Recipients will also be known (except for righteousness), existing at the time of
death of the testator, skilled heirs own the property and not in accordance with the
opinion of the majority of scholars (Hanafi, Maliki, Shafi'i and Hanbali).
Bequeathed property whether movable, immovable, or benefit valued by Islamic
law, may be transferred after the death of the testator and exist in the possession of
the testator (if specified) or exist during the testator's death (if not specified).
Sighah will be accepted either explicitly (sarih) or implicit (kinayah) or either orally,
in writing or gestures.

Rate property may be bequeathed by the testator pursuant to the provisions of


legislation is so far one-third of the net assets of the relics that still exist at the time
of his death after being used for funeral expenses and the payment of debts if any.

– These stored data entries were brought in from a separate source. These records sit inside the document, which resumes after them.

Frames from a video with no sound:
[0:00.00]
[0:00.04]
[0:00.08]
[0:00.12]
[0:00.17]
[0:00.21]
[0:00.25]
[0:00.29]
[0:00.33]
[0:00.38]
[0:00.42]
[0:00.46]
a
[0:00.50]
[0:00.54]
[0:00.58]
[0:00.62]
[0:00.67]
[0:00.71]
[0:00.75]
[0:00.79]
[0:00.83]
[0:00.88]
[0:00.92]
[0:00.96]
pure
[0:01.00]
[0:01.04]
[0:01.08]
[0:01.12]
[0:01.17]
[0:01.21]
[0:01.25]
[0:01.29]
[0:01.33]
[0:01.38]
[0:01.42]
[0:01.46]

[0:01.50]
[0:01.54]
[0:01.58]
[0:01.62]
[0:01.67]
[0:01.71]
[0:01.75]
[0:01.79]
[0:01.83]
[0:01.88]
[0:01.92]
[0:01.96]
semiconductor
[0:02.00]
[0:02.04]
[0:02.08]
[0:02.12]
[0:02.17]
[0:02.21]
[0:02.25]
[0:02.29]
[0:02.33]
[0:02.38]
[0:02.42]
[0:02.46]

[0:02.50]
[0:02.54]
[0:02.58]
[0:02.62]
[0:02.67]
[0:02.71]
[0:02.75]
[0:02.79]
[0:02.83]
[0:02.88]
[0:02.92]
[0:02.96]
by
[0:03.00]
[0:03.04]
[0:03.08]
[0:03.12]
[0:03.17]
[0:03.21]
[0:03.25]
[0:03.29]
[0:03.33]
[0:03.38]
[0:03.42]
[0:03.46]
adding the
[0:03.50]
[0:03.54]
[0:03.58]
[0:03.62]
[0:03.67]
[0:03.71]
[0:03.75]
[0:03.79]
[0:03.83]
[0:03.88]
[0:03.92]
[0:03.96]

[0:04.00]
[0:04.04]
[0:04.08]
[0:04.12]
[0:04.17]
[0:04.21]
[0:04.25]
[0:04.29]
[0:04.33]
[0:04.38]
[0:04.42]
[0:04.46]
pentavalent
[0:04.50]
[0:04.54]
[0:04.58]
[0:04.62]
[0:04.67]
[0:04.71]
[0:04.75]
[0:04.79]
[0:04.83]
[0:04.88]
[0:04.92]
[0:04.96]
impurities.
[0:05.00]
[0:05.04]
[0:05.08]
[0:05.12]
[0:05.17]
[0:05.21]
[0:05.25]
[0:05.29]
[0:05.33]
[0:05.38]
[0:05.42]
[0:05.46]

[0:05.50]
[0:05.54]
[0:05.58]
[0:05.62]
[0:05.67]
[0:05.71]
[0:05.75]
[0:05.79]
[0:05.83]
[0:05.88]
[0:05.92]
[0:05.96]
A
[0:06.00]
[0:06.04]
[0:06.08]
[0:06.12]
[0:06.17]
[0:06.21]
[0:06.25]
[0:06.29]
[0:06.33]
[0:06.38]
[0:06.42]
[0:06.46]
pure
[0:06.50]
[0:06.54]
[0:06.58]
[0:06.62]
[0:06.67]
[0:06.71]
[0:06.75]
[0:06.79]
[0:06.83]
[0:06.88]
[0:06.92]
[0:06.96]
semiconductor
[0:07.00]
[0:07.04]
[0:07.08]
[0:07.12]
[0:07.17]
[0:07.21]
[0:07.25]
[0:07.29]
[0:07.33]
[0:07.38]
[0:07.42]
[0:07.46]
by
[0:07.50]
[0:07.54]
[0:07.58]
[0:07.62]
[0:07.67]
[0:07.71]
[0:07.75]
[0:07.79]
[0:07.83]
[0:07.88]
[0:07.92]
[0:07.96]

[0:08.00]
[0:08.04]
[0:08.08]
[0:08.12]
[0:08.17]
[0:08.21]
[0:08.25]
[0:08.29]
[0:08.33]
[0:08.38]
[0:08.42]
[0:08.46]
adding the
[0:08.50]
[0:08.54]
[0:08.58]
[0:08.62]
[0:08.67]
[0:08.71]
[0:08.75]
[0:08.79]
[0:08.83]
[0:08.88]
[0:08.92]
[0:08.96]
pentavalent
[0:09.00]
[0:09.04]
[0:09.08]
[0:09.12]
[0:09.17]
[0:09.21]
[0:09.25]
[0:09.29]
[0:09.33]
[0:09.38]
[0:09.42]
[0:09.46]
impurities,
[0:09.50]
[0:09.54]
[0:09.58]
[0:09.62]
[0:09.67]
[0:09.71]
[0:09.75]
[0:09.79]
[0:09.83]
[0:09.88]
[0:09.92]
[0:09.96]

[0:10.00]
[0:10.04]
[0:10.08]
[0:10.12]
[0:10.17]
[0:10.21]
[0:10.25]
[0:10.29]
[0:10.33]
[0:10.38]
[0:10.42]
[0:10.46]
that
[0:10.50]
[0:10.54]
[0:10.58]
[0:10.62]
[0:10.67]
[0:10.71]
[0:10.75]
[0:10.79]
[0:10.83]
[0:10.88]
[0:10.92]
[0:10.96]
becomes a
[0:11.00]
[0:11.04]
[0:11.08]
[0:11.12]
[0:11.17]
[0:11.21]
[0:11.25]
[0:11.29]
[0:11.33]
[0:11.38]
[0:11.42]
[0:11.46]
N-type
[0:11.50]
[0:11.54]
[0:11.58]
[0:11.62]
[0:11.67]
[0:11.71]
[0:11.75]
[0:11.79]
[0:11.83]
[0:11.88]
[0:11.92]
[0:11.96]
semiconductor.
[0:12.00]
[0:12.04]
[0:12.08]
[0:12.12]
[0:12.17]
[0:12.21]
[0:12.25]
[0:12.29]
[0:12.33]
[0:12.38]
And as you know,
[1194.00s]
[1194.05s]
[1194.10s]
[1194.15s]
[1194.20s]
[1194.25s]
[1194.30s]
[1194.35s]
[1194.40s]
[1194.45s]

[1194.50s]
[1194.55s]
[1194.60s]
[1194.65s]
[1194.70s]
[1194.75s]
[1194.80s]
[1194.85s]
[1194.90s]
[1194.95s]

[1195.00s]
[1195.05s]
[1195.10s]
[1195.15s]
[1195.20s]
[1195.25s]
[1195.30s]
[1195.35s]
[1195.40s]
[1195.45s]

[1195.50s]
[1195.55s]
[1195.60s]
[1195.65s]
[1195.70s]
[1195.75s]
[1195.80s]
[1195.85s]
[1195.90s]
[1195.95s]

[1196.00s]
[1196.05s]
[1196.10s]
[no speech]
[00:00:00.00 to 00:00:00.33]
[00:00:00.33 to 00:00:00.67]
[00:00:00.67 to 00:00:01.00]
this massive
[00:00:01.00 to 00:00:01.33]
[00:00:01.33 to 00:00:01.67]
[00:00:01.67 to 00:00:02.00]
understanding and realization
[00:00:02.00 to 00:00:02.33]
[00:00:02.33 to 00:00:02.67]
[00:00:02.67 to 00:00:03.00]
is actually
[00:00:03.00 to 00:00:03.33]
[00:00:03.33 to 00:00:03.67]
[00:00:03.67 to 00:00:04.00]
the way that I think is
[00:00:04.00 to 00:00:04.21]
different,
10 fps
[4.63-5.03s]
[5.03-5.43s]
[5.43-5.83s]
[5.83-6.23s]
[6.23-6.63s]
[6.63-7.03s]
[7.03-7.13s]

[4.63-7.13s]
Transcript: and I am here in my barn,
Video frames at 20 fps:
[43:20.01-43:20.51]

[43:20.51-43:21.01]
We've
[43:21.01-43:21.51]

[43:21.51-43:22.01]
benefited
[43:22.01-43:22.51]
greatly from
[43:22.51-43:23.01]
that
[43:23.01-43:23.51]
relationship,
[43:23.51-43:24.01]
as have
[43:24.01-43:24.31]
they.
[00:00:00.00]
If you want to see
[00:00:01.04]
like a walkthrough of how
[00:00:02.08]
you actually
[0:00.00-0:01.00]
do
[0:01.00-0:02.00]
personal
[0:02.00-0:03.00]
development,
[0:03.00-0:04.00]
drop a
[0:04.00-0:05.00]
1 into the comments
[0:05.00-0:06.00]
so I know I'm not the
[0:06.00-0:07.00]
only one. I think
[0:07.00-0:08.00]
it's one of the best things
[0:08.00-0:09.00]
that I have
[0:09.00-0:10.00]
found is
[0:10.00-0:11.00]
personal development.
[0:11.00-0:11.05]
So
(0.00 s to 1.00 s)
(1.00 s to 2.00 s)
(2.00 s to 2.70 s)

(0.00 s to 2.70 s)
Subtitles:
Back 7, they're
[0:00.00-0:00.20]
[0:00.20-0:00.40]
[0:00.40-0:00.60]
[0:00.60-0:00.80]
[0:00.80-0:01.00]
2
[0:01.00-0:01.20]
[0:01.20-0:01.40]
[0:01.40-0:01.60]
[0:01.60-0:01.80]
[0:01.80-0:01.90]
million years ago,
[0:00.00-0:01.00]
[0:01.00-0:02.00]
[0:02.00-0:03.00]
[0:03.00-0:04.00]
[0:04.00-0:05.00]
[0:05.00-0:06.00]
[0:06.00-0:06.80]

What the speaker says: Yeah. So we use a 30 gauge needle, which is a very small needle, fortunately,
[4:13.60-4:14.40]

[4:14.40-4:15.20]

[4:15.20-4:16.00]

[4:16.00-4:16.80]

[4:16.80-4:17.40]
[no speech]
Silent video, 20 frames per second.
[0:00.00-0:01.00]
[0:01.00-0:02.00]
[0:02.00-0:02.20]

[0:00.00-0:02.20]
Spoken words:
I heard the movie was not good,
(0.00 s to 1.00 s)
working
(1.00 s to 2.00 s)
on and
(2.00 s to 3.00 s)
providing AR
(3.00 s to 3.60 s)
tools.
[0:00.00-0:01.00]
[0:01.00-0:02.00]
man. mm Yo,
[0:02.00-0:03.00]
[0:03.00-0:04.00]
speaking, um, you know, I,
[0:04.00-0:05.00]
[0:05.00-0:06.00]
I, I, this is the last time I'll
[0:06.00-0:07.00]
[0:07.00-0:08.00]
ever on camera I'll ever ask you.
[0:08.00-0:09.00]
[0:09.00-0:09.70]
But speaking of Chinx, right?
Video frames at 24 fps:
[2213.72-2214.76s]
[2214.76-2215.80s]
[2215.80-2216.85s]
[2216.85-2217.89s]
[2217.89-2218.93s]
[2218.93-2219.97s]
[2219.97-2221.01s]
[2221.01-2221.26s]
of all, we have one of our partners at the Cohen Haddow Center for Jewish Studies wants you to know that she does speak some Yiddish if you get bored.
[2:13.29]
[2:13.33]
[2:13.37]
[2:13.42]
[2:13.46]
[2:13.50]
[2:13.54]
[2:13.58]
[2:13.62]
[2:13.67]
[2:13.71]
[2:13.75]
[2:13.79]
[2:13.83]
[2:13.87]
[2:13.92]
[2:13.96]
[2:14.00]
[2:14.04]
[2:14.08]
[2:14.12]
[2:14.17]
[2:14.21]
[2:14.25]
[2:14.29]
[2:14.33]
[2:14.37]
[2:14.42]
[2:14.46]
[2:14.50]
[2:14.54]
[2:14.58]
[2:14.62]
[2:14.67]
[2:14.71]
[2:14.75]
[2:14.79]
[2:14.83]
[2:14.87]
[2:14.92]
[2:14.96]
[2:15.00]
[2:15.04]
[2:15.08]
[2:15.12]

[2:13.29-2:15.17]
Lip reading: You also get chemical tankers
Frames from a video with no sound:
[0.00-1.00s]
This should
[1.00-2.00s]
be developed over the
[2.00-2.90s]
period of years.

Because of that, the will of more than a third of the estate of the testator is not valid
unless the heirs agree to the pace of it. This is based on the traditions of the
Prophet that prohibits the will of more than a third of the estate of the testator.
Saad bin Abi Waqqas said: "The Prophet came to see me while I was in Mecca."
I said: "O Messenger of Allah, do I have to bequeath all my property."
He replied: "No."
I said: "Partly."
He replied: "No."
I said, "One-third."
He replied: "Yes, one-third and one-third of the lots. Indeed, when you leave heirs
rich is better than you leave them poor, begging the people with their hands.
"(Narrated by al-Bukhari and Muslim)
The difference will and faraid:
1 - Distribution faraid prescribed by Allah in the Quran and the division will not
exceed one third of the total assets.
2 - rules of inheritance occurred after the death of the beneficiary and the will do
when alive and in force after the testator dies.
3 - The rules of inheritance that determines the method of distribution of the estate
of the deceased to the heirs of those who deserve it, and will be distributed to
others even if non-beneficiaries.

Summary
Based upon this, it should be understood that the implementation will vary with the
Law of Inheritance. There is space provided to us menginfakkan part of property to
individuals that are not included in the distribution list faraid of not more than onethird of the estate.
Thus, with the instrument of the will, we are able to help those who can not afford
even to those who are not beneficiaries such as foster children, the poor or
neighbors.
Because of the flexible nature of the will, it is also open to people who can afford
welfare to help individuals who are in trouble to obtain the reward in the hereafter.